By Jack Ransom - March 20, 2025
The latest feature from acclaimed director Barry Levinson (Rain Man, Good Morning Vietnam & Sleepers). The Alto Knights tells the story of Vito Genovese and Frank Costello (both Robert De Niro), a pair of Italian Americans who were rivals for control of a major crime family in the mid-20th century. Genovese attempted to assassinate Costello in 1957, although Costello retired from the mob.
The idea of De Niro once again returning to the mobster and mafia genre that defined so much of his acclaimed career was certainly an appealing one, especially with how excellent his latter years turn in Martin Scorsese’s The Irishman was. Whilst this delivers moments of bloodshed, an engaging concept and De Niro not phoning it in, it suffers from messy structuring, repetitive stylistic tropes, genre box ticking narrative traits and quite frankly snooze-inducing pacing.

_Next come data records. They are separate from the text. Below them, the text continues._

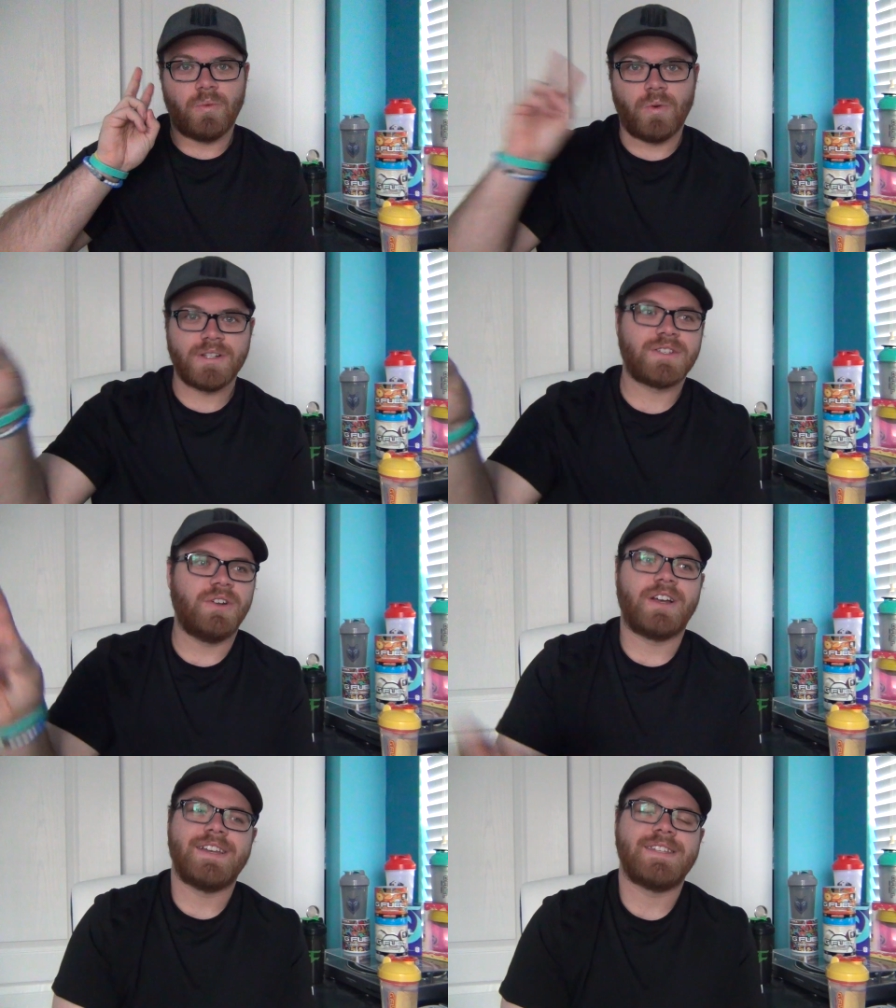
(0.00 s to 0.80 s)
What is
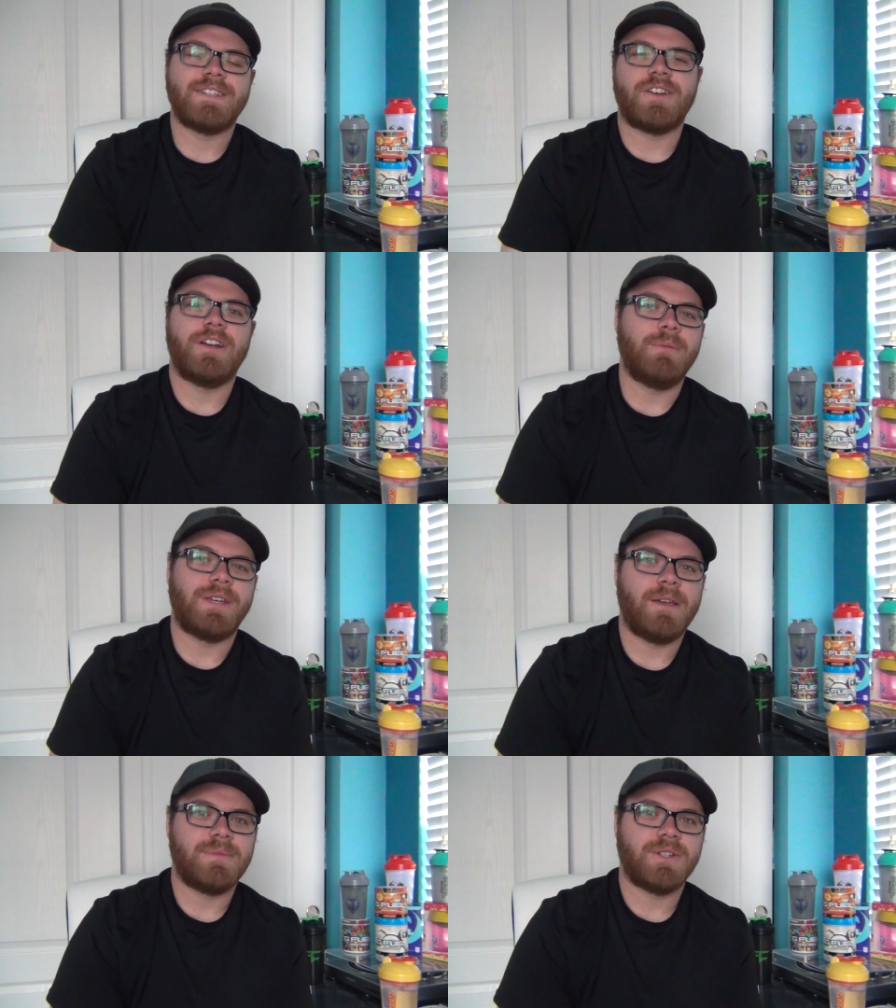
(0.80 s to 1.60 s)
going on guys, it is
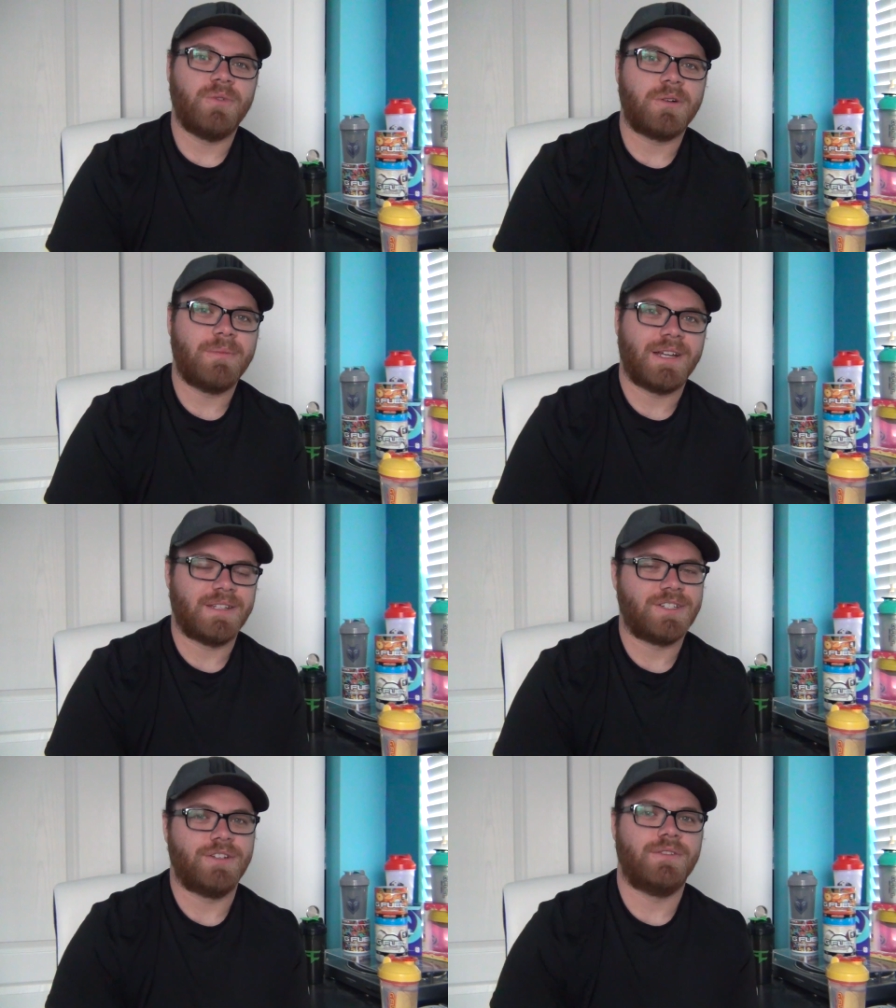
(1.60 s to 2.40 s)
Rhammond Games here. Welcome back
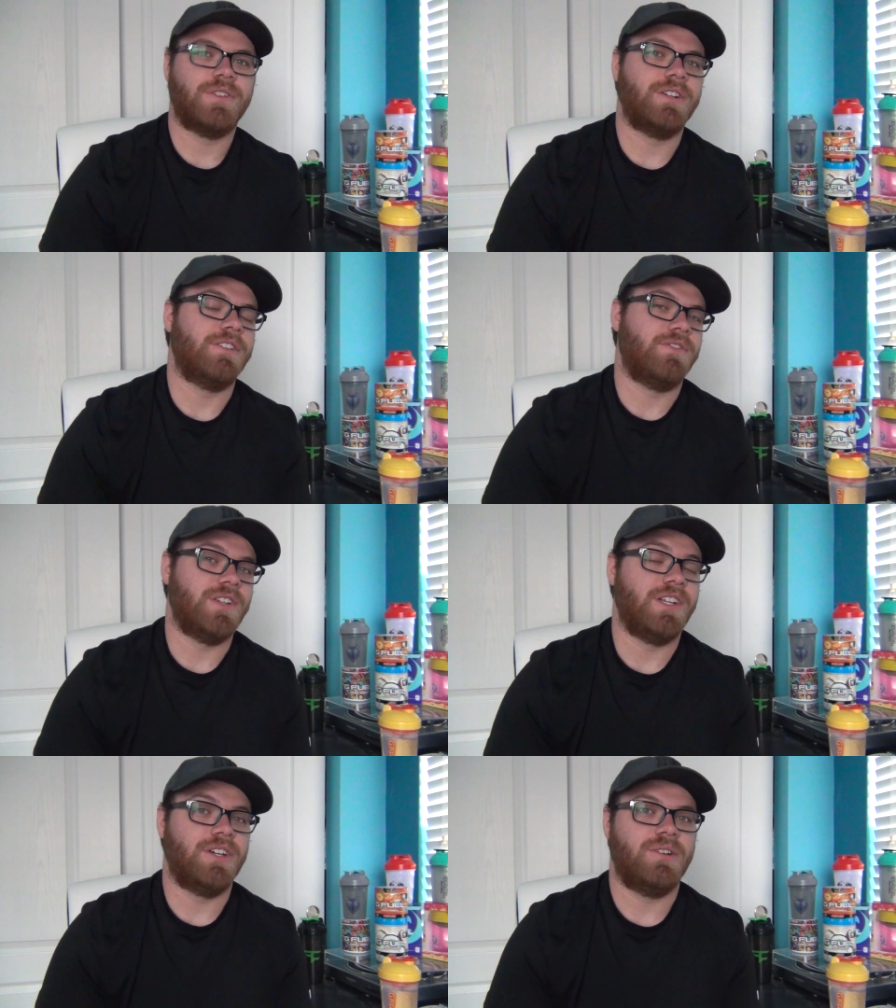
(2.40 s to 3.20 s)
to the channel for another
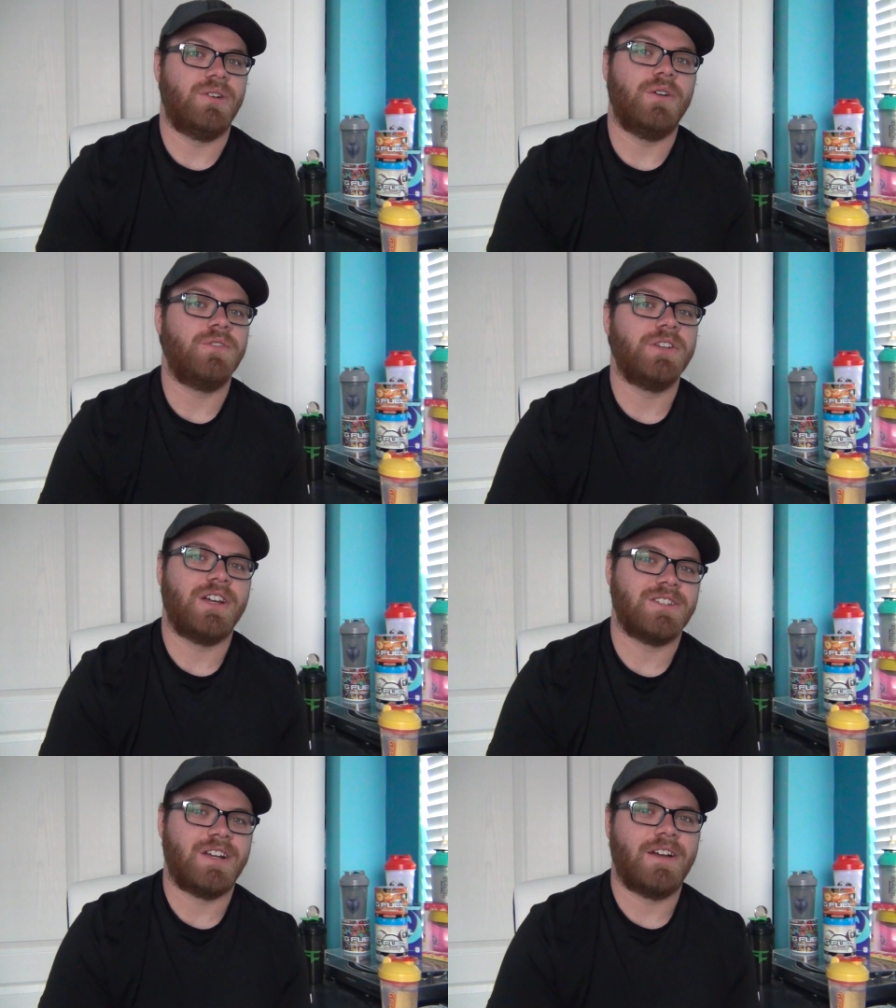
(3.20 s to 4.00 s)
video. Hopefully you
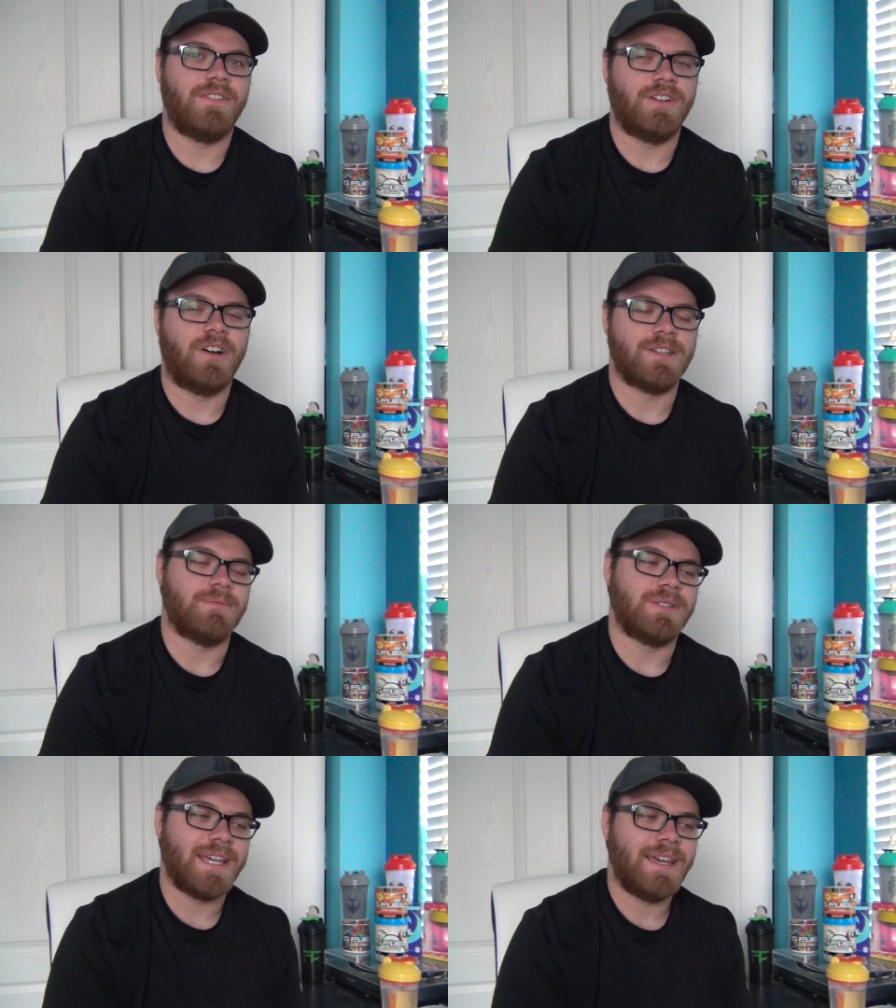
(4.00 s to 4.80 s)
guys are having an
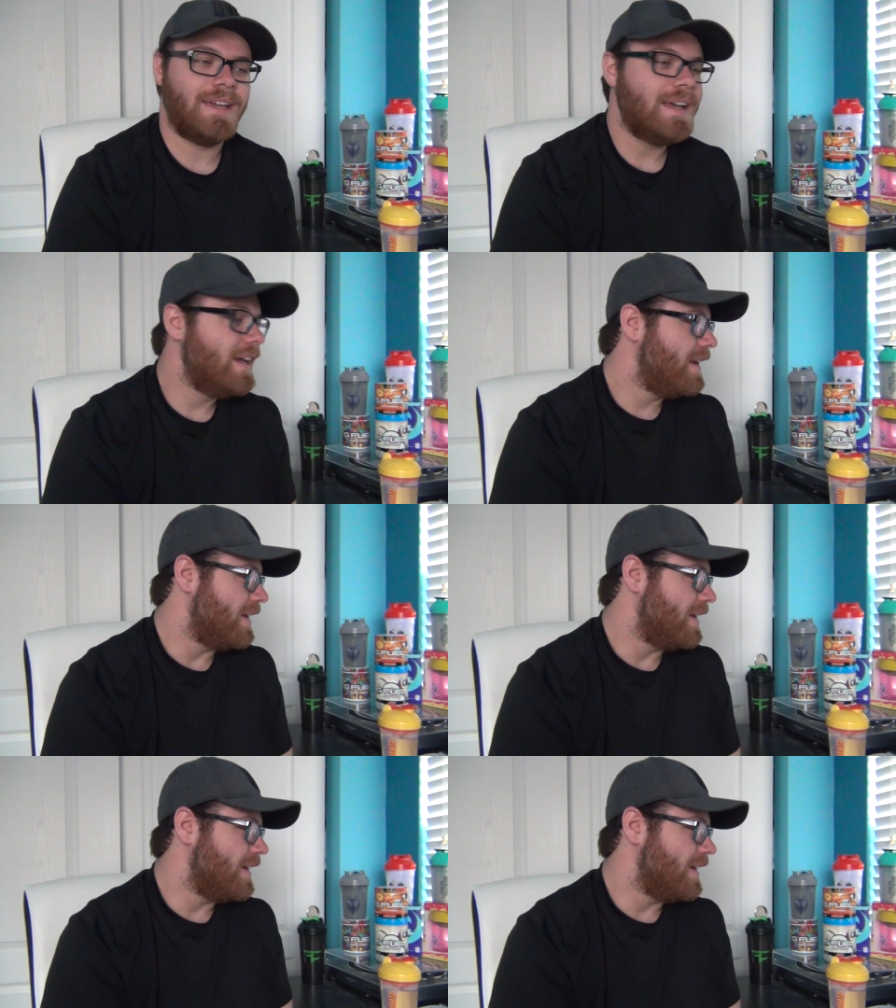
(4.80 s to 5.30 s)
awesome day.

The Alto Knights starts off solidly, but unfortunately becomes less thrilling and intriguing as it progresses. What’s most frustrating about this screenplay is just how underdeveloped the core relationship between Vito and Frank is. Their backstory and history is a swift narration expository dump with a barrage of photographic snapshots. They share two one on one conversations together throughout the duration of the film, outside of that it’s Frank saying how Vito’s a dangerous loose cannon and Vito rapid fire f-bombing and claiming Frank is clearly up to something behind the scenes. There is no palpable sense of pre-existing close friendship at all and a serious lack of dramatic weight to anything.
It doesn’t help that the structure and presentation is choppy and messy. Cutting between an (even older) Frank talking to the camera from his projection booth and outside on a bench, barraging the viewer with countless generic corruption waffle, prohibition deals and gangsters getting whacked. Coupled with repeated flashing snapshot black and white images, sporadic montages and bizarre cutting. It attempts to echo Scorsese and occasionally taps into that vein with energetic montages, bursts of splattery practical violence, a bopping soundtrack and era immersive set designs.
There is no denying De Niro’s output over the past few years has been hit and miss (as well as his devotion to particular projects). Whilst this is a far cry from his acclaimed recent roles (The Irishman, Killers of the Flower Moon and even his supporting role in Joker), he does commit to the material. It’s just a shame the screenplay lets him down. Frank is certainly the superior portrayal, as he is essentially a less ruthless Frank Sheeran (The Irishman), however his portrayal of Vito largely comes off like a Joe Pesci in Goodfellas impression. Debra Messing, Kathrine Narducci and Cosmo Jarvis deliver in their support roles.

The Alto Knights is somewhat refreshing in its old school appeal and I have no doubt some viewers will get a kick out of these mostly pensioners grumbling and occasionally gunning each other down. It’s a shame that a legendary lead is wasted on a script that's pale in comparison to many of The Alto Knights' iconic influences.